L’OUVRAGE s’ouvre et se ferme sur deux courtes fictions effrayantes ; scénarios possibles de ce que pourraient donner les inégalités croissantes de notre système de protection sociale, entre toute-puissance des assureurs privés et délégation au système public des seules situations d’urgence. Puis de petites histoires réelles et concrètes de la vie hospitalière du chirurgien émaillent le propos, organisé autour des symptômes les plus alarmants et manifestes de la maladie de notre système de santé : rôle des assurances, coût de la défiance, politique de la peur, effets pervers des cotations, judiciarisation et dérive comptable de la médecine, exigences de la réglementation et des « procédures qualité », qui, paradoxalement, éloignent du soin proprement dit.
L’orthopédiste ne mâche pas ses mots et ne cache ni sa colère ni sa crainte de voir notre système de santé dériver rapidement et sûrement vers un système à l’américaine tel que celui qu’Obama peine tant à réformer.
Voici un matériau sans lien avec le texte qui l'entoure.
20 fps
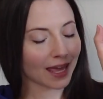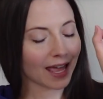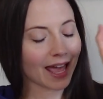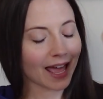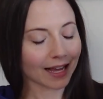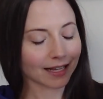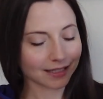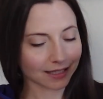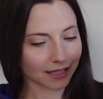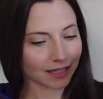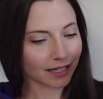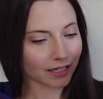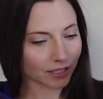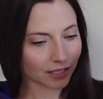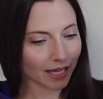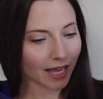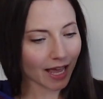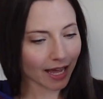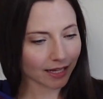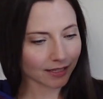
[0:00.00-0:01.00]

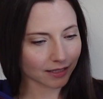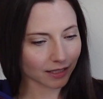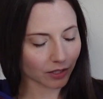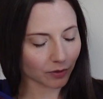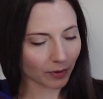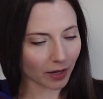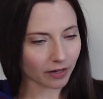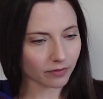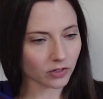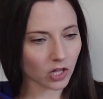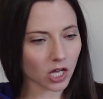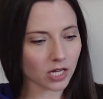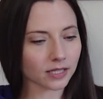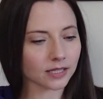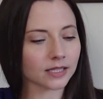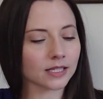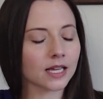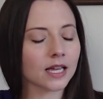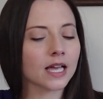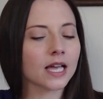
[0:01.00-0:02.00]
excellent, excellent rate of
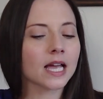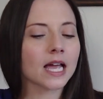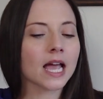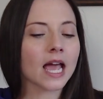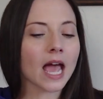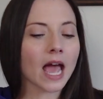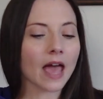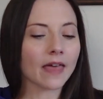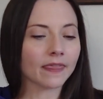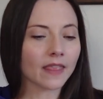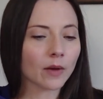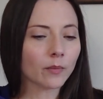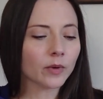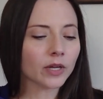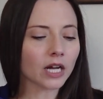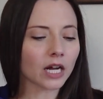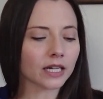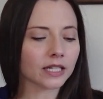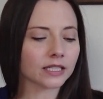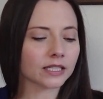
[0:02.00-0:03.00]
loss. And then we
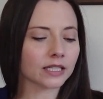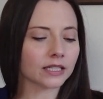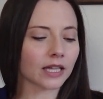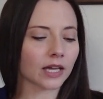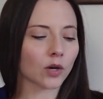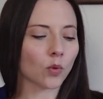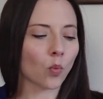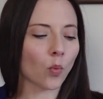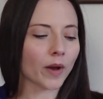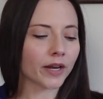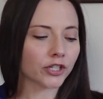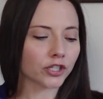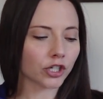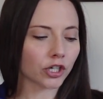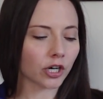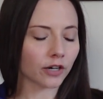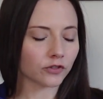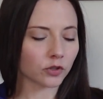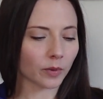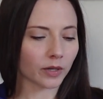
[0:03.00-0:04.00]
got into like
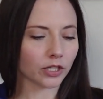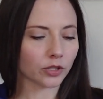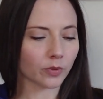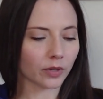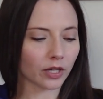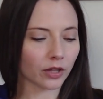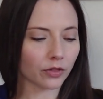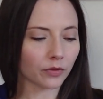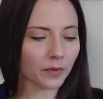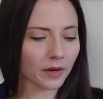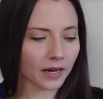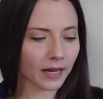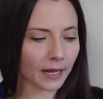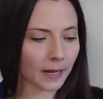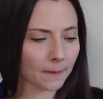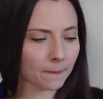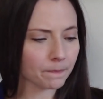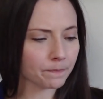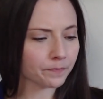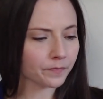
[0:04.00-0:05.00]
winter of
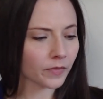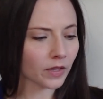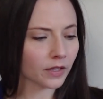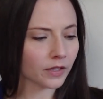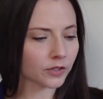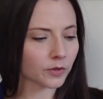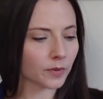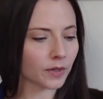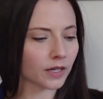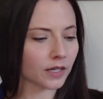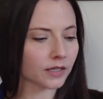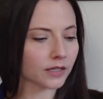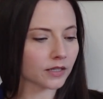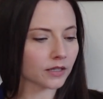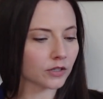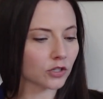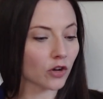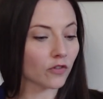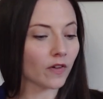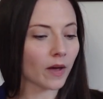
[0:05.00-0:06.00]
2023, this was
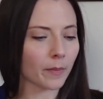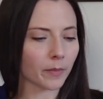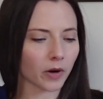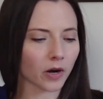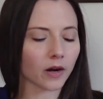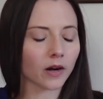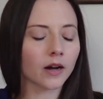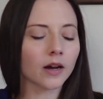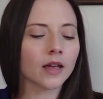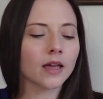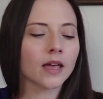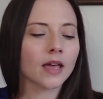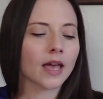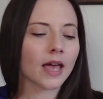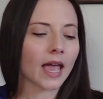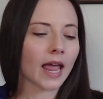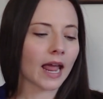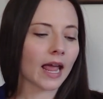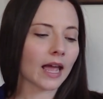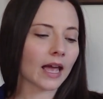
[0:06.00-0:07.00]
November,
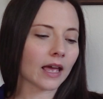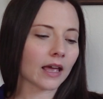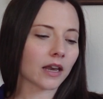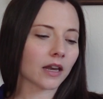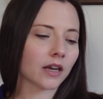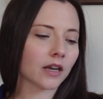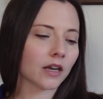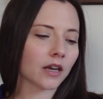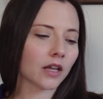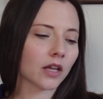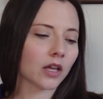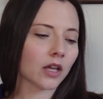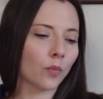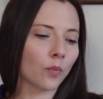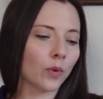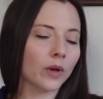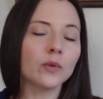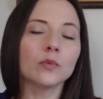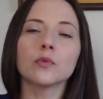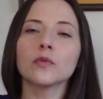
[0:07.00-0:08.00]
and
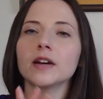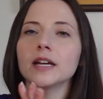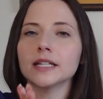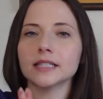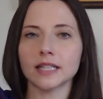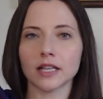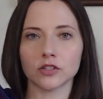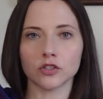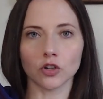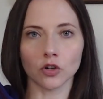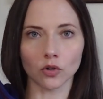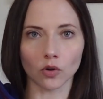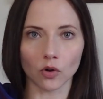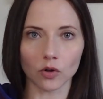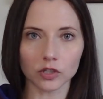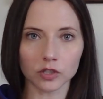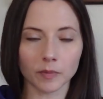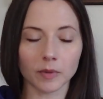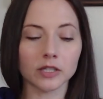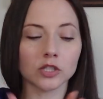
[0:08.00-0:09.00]
we reassessed her
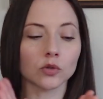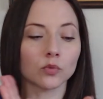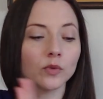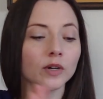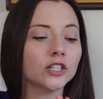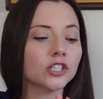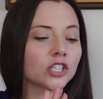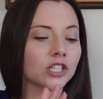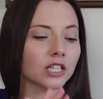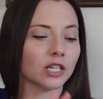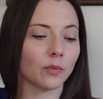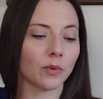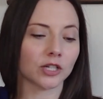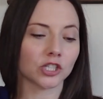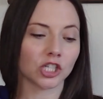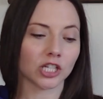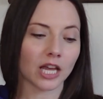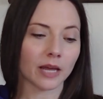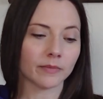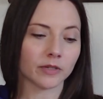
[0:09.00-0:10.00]
goals because originally when
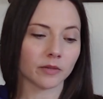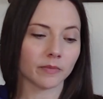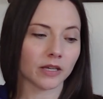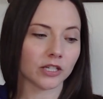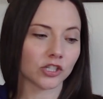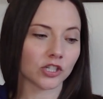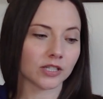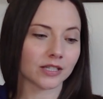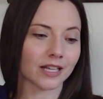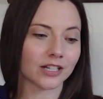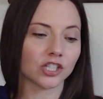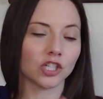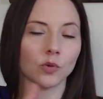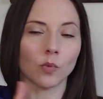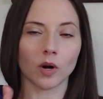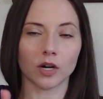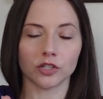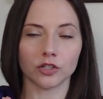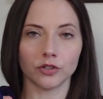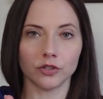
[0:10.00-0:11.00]
she came to me, she said she
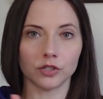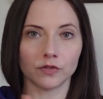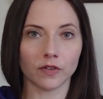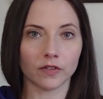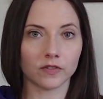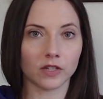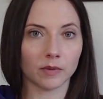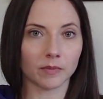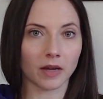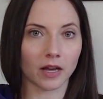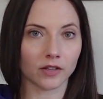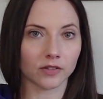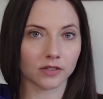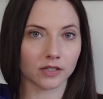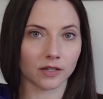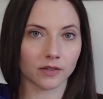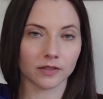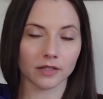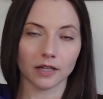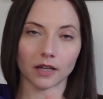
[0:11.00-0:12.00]
wanted to lose 15 pounds.
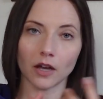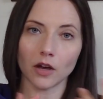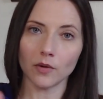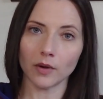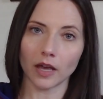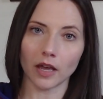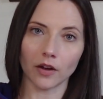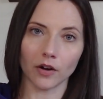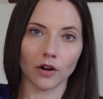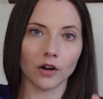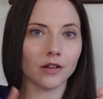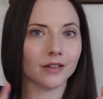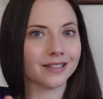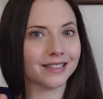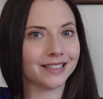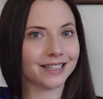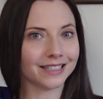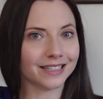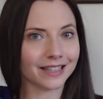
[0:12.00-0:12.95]
And I was like, okay, girl, you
Et que nous avons longtemps montré du doigt pour son caractère inique et corporatiste. Il n’y a pas de doute, ironise-t-il, ce qui coûte le moins cher, c’est de ne pas soigner ! Si nous voulons conserver un système de soins performant, il faut y mettre le prix. Et éviter les gaspillages. Car mieux organiser les dépenses de santé paraît possible explique-t-il tout en décrivant et en dénonçant les erreurs et absurdités de notre système de santé.
Médecine défensive.
La dérive a été progressive, analyse le spécialiste, qui l’a vue opérer ses effets délétères au fil de ses quarante années d’exercice. Entre autres responsables, « une nouvelle discipline, la "risquologie" a fait son entrée dans notre monde », déplore Laurent Sedel ; au risque de tuer la médecine en général et le métier de chirurgien en particulier. Alors même que vivre avec le risque et la hantise de mettre en danger la vie des patients fait partie intégrante du métier de chirurgien : « Reconnaissons qu’il faut un certain courage et peut-être même une dose d’inconscience pour faire ce métier », écrit-il.
Pourtant, tout est fait pour encourager la pratique d’une médecine « défensive » et « précautionneuse », destinée à se protéger du juge et du procès. Avec ses corollaires aujourd’hui manifestes : défiance et agressivité de la part des patients et malaise des médecins. Les seconds cherchent à parer le risque et les premiers à désigner un coupable en cas de bavure (« Ah, le fantasme des guerres propres ! ») ; le tout avec la bénédiction des assureurs privés et de l’État, qui trouve là un bon moyen de se défausser.
Laurent Sedel multiplie les exemples de l’absurdité qui tue quotidiennement la médecine publique et dénonce avec force cette gestion qui n’est pas celle « qui cherche à soigner les gens, si possible au moindre coût ». De la mauvaise organisation de la chaîne des urgences (un orthopédiste mais pas de chirurgien vasculaire dans le même hôpital, par exemple) à la réduction des capacités opérationnelles (des blocs opératoires qui ne tournent pas faute de personnel) en passant par ce qui ne sert pas le budget de l’hôpital mais peut aider le patient (opérer en même temps les deux hanches d’un patient ayant une coxarthrose bilatérale faute de tarification correspondante par exemple).
Face à ce risque d’hécatombe programmée de l’hôpital public, est il trop tard ? Y a-t-il des solutions ? Oui, répond Laurent Sedel. La gestion actuelle des hôpitaux, où règne un système pseudo-démocratique, est coûteuse, peu transparente ; les directions sont peu inventives, soumises à leurs nombreuses et influentes autorités de tutelle et, qui plus est, n’ont plus à demander leur avis à la communauté médicale. Améliorer l’organisation en profitant au mieux du système qui existe déjà et de l’excellent niveau des professionnels de santé est un projet réaliste même si des changements nécessaires peuvent, dans un premier temps au moins, paraître impopulaires, affirme Laurent Sedel.
Laurent SedeI, « Il faut sauver les malades », Albin Michel, 215 p., 16 euros.